Orchestralist - Guido D'Arezzo Research
 

Guido d'Arezzo's Body Found!


Remains Exhumed
Found to have Six Fingers
Scholars Agog

Famed archeologist and orchestra conductor Alton Indiana Johnson has made a discovery that is sure to shake the music education superstructure to its very core. While digging for manuscripts of early Italian internet mailing list management under the floors of Our Lady of Ether church in Rome, Dr. “Listma”Johnson discovered a secret passageway that led to the Lost Catacombs of Great Music Educators. After digging through twenty-three inches of decomposing Orff instruments he discovered a headstone marked “Gvido d'Areeza [sic] / Great Teacher / and Even Better Lover / 995-1050 / Give or Take a Few Years.”


Could this mark the grave of Guido d'Arezzo, the Medieval theorist who developed four-line notation, the solfege system, and a method of pointing to the hand as an aid to solmization? Or was this Guido d'Arezzo, eleventh-century coach for the Rome Prestissimos, ten-time winners of the Medieval World Cup? Upon opening the coffin he received his answer.


Laying on top of the remains were aged copies of the
Italian Music Educators Journal, the Journal for Research in Italian Music Education, and a laser-printed monograph entitled How Many Mailing List Subscribers Does it Take to Screw in a Light Bulb? Upon close examination of the skeleton Dr. Johnson noticed the six fingers in each hand, as shown in the above illustration. For once in his life he was at a loss for words.


At this point Listma was faced with an ethical dilemma of totally awesome proportions: should he release the results of his work—an action that would overturn the understanding of every serious music student in the Western world of the last thousand years, force music educators to reevaluate the basis of their profession, and cause every music history text to be rewritten? Or should he just keep his damn mouth shut?


Dr. Johnson then emailed Professor Inigo Montoya at the University of Madrid. Professor Montoya, a specialist on six-fingered historical figures, was then vacationing in the Mediterranean on the cruise ship
Princess Bride, but later wrote back that he supported the release of Dr. Johnson's findings.

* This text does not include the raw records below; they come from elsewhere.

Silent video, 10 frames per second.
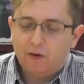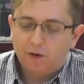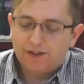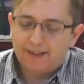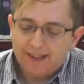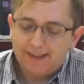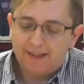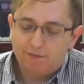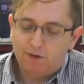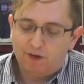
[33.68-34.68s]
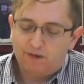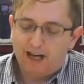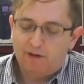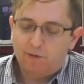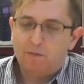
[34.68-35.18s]
whole system of
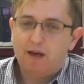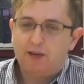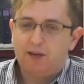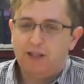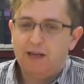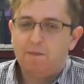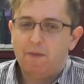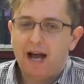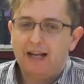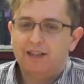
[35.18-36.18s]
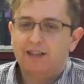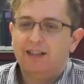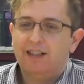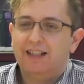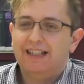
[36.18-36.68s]
how we measure impact
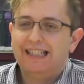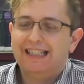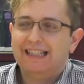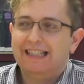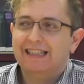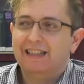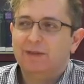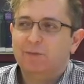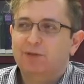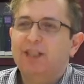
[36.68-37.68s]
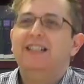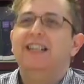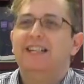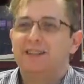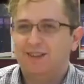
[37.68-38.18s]
is
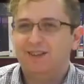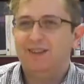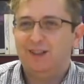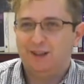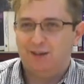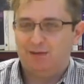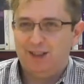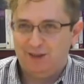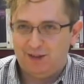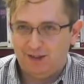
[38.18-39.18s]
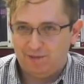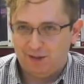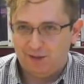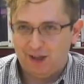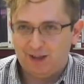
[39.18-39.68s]
predates digital research
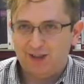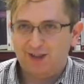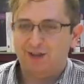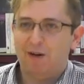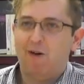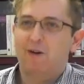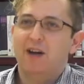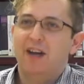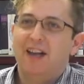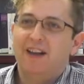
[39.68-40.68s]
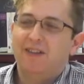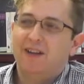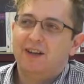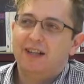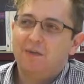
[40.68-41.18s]
infrastructures. So
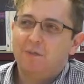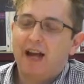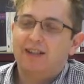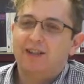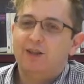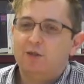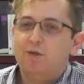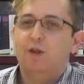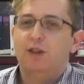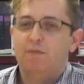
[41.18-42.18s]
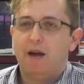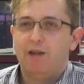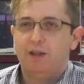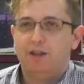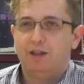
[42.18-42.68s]
the impact is usually
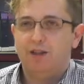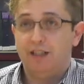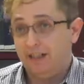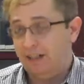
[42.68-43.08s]
measured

Manuscripts found in the coffin show a six-line staff, a discussion of the octochord, a scale with the syllables
ut, re, mi, fa, sol, la, ti, ni, and to, and a discussion of the necessity of avoiding the quatone, the interval from ut to sol-sharp (the “doubla-diabolos en musica”).


Discussions with
Podium Notes editor Jokanaan Verdi, along with noted French conductor and teacher Paulo Vermicelli, convinced him that this information should be published, and thus this article.